WORK REQUEST:
The material below is to be copied exactly from the line with "[00:03:51.06 to 00:03:52.06]" up to and including the line with "Lip reading: Sorry.", with nothing else kept and no pictures.

* * * *

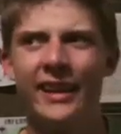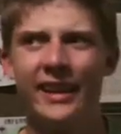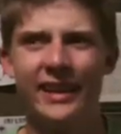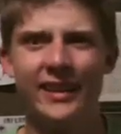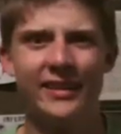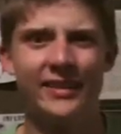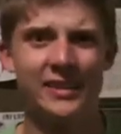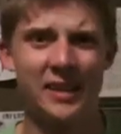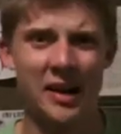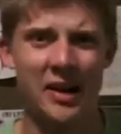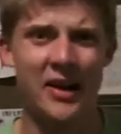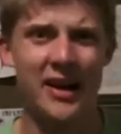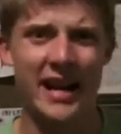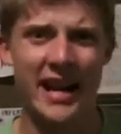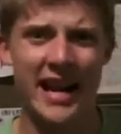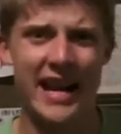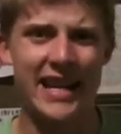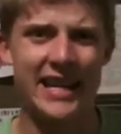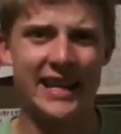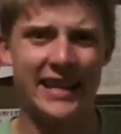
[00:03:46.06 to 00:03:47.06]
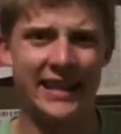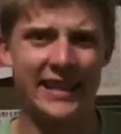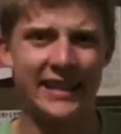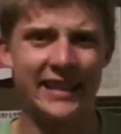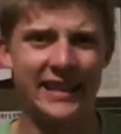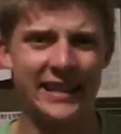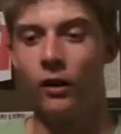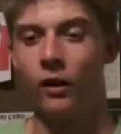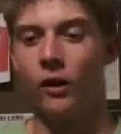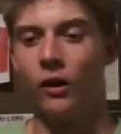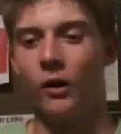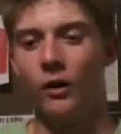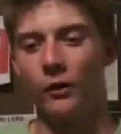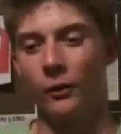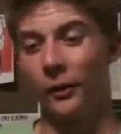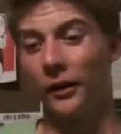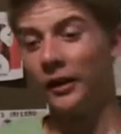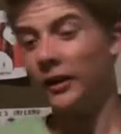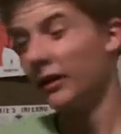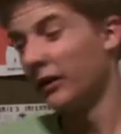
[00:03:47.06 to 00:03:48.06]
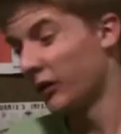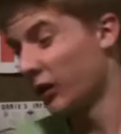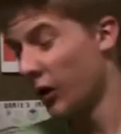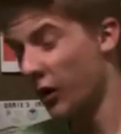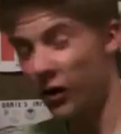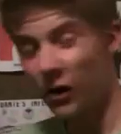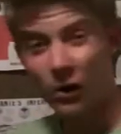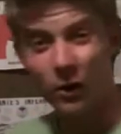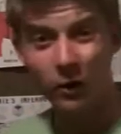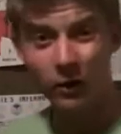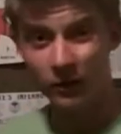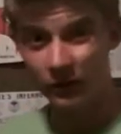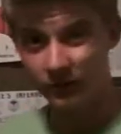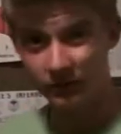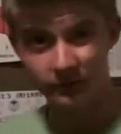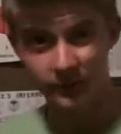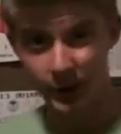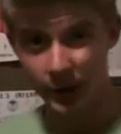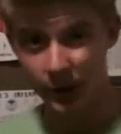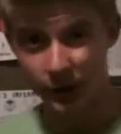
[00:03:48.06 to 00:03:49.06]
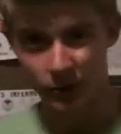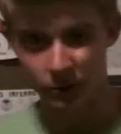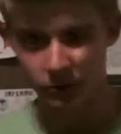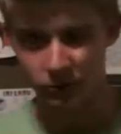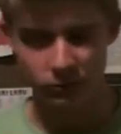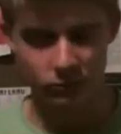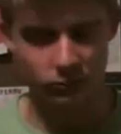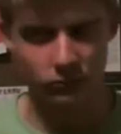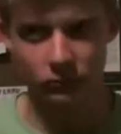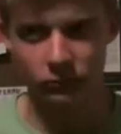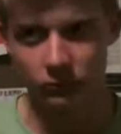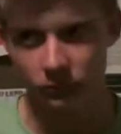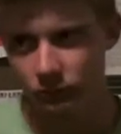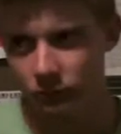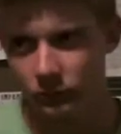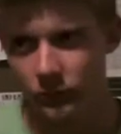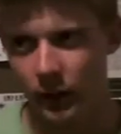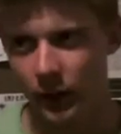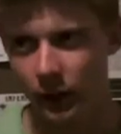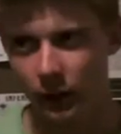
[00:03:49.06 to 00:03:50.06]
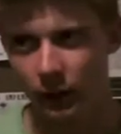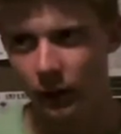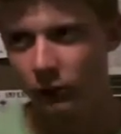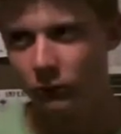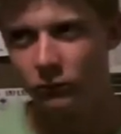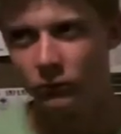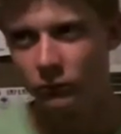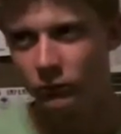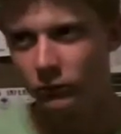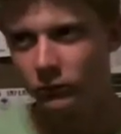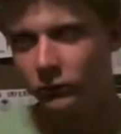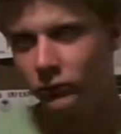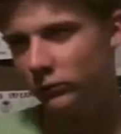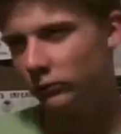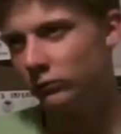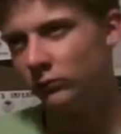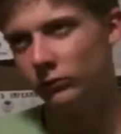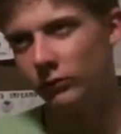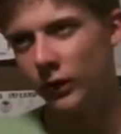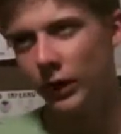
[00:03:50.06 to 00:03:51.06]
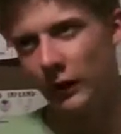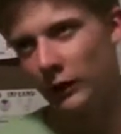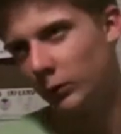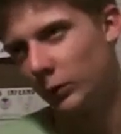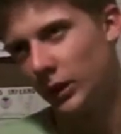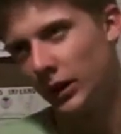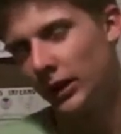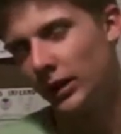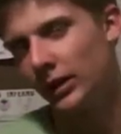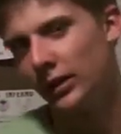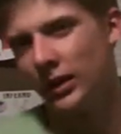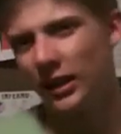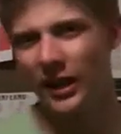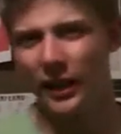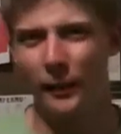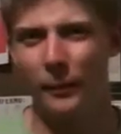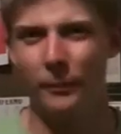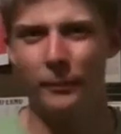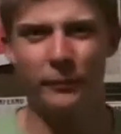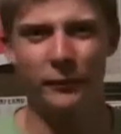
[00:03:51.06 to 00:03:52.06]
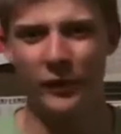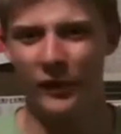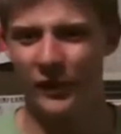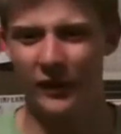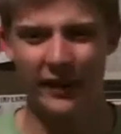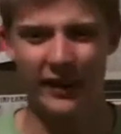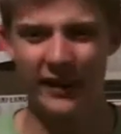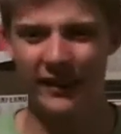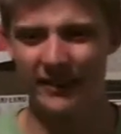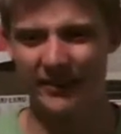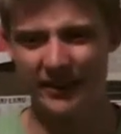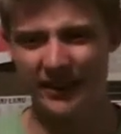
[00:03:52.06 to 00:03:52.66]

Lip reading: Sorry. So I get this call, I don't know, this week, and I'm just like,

* * * *

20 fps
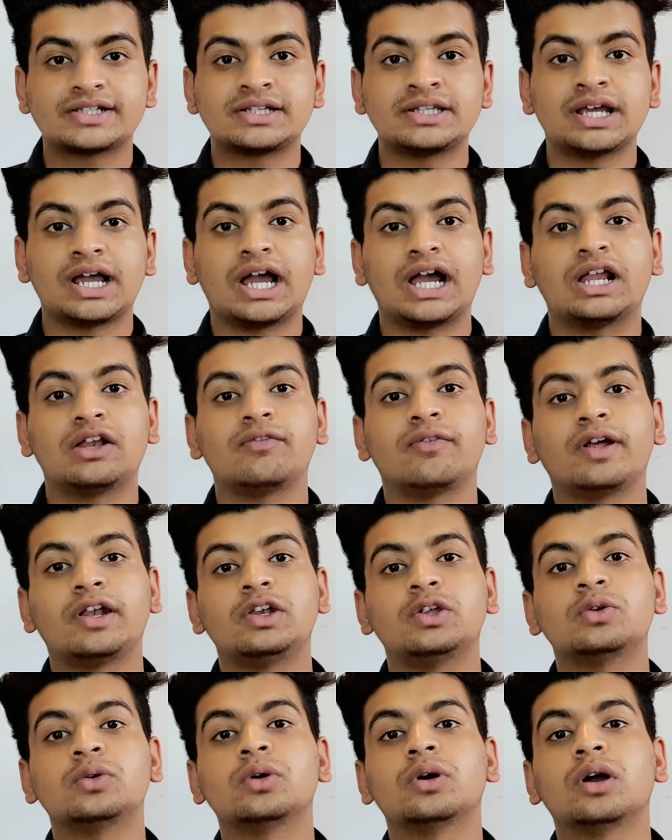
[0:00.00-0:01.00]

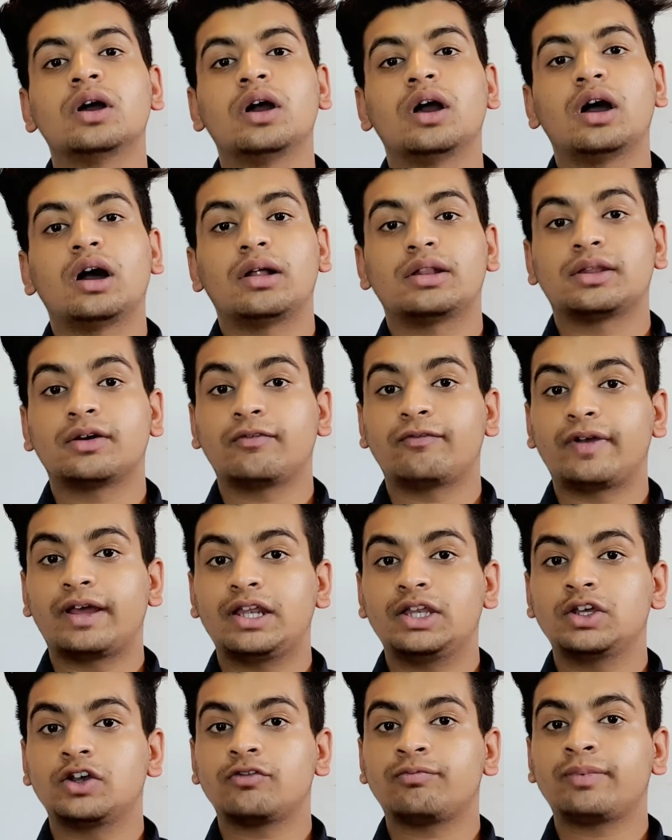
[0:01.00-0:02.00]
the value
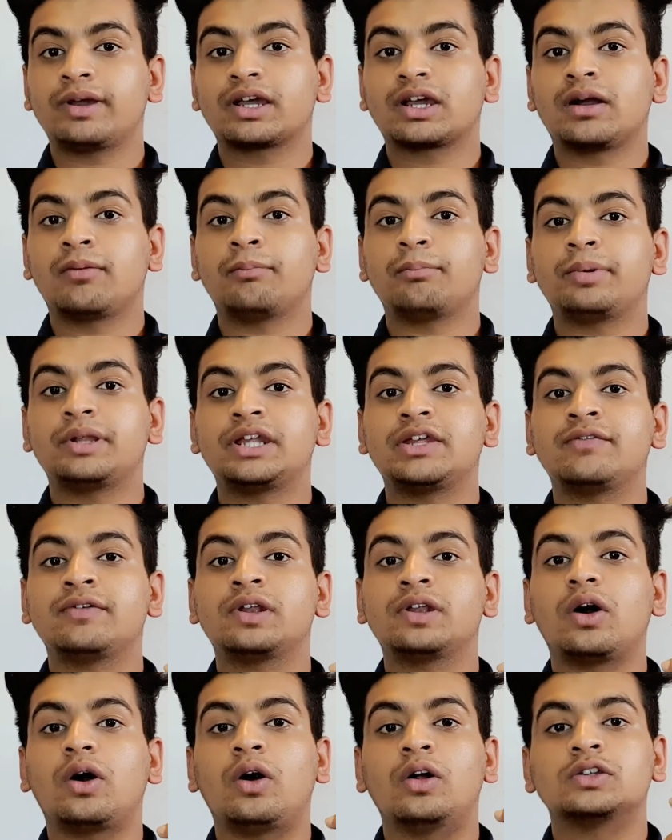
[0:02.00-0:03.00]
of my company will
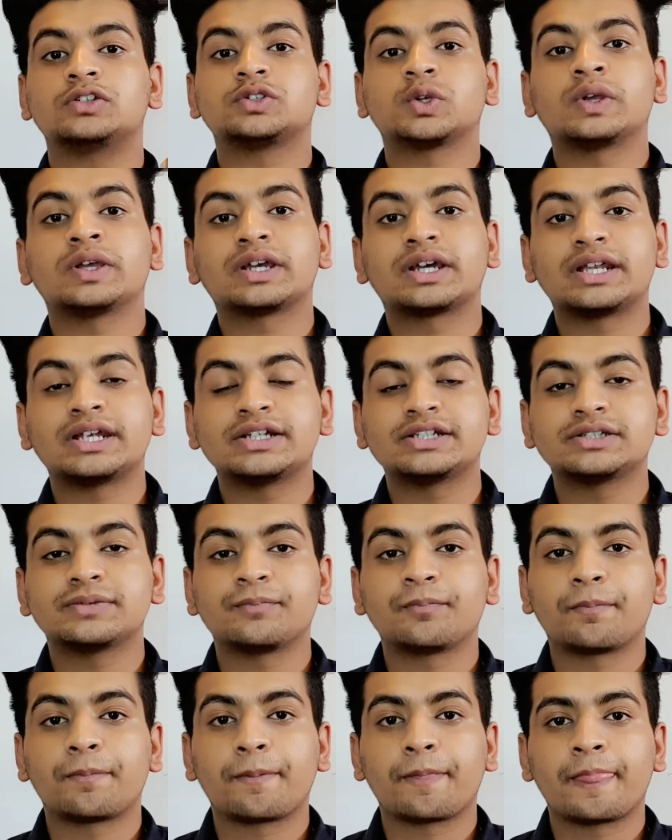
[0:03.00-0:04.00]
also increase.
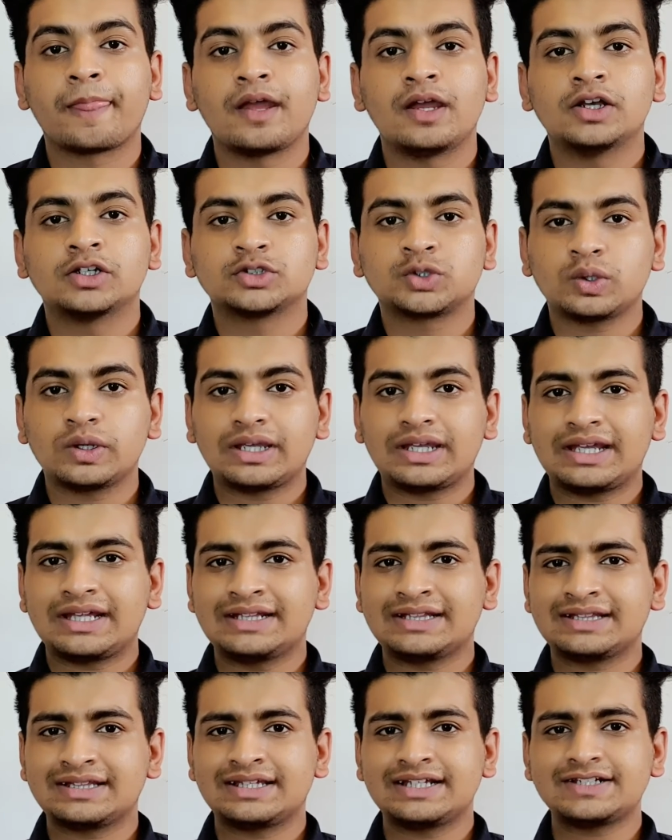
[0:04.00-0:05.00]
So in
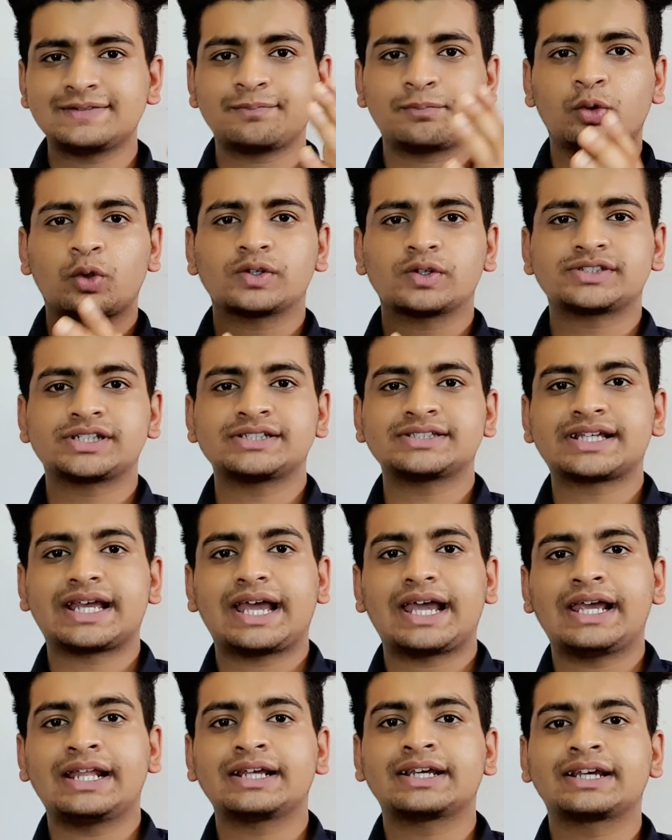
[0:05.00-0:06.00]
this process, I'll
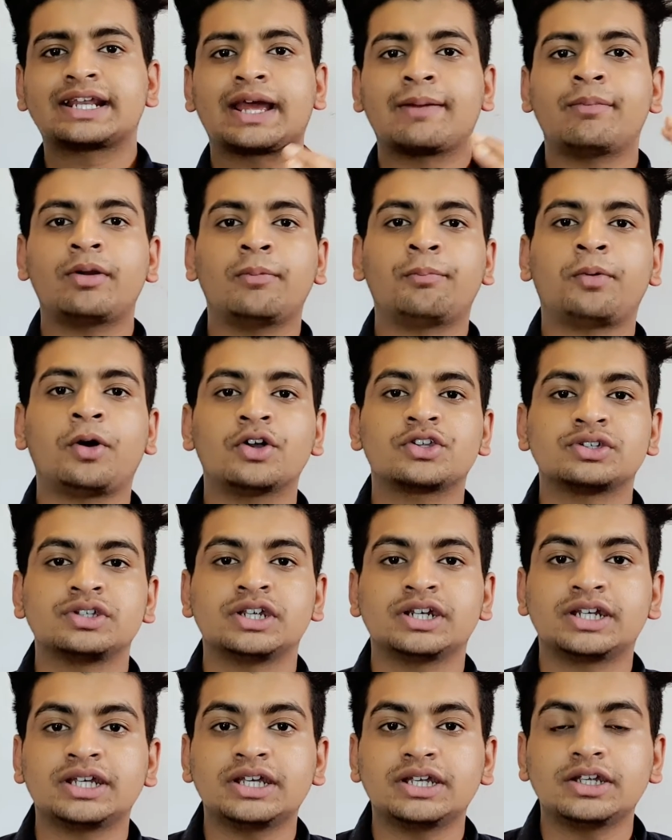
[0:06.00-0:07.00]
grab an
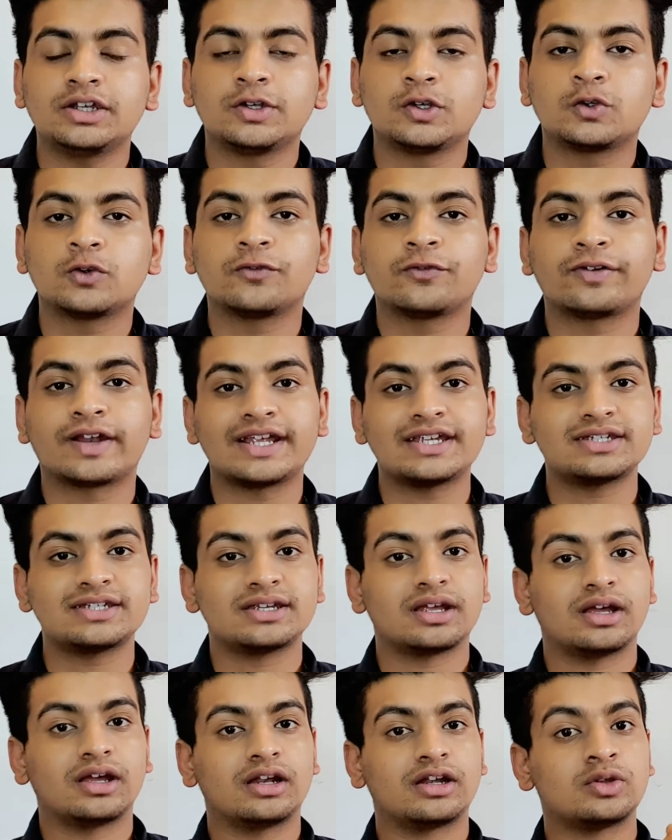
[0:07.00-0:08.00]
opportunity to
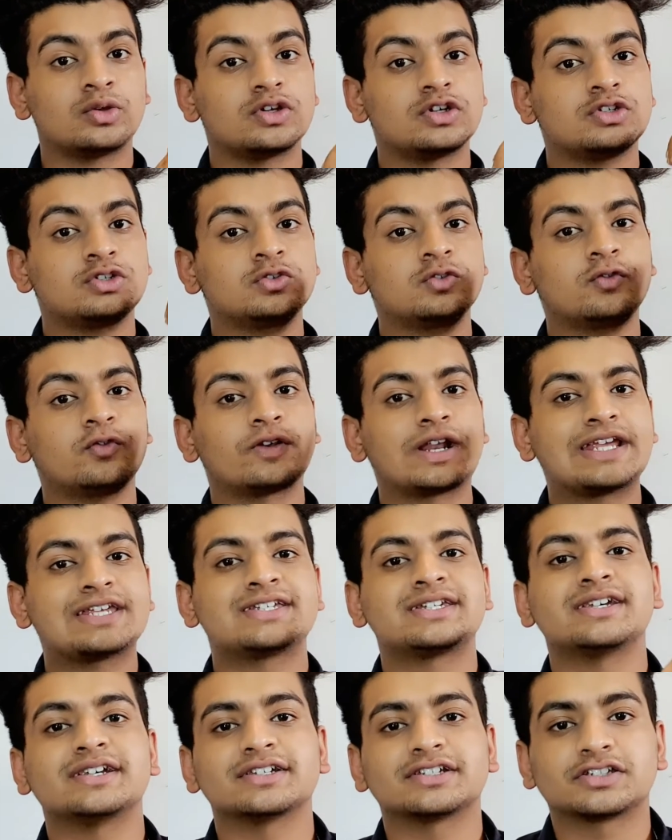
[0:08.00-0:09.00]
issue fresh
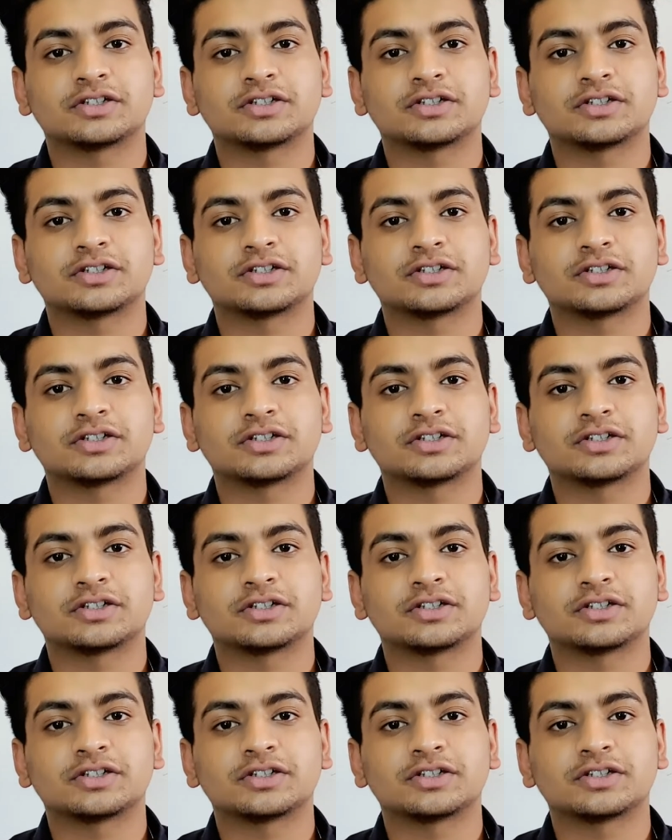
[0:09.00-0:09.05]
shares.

* * * *

SOLUTION TO THIS TASK:
[00:03:51.06 to 00:03:52.06]
[00:03:52.06 to 00:03:52.66]

Lip reading: Sorry. So I get this call, I don't know, this week, and I'm just like,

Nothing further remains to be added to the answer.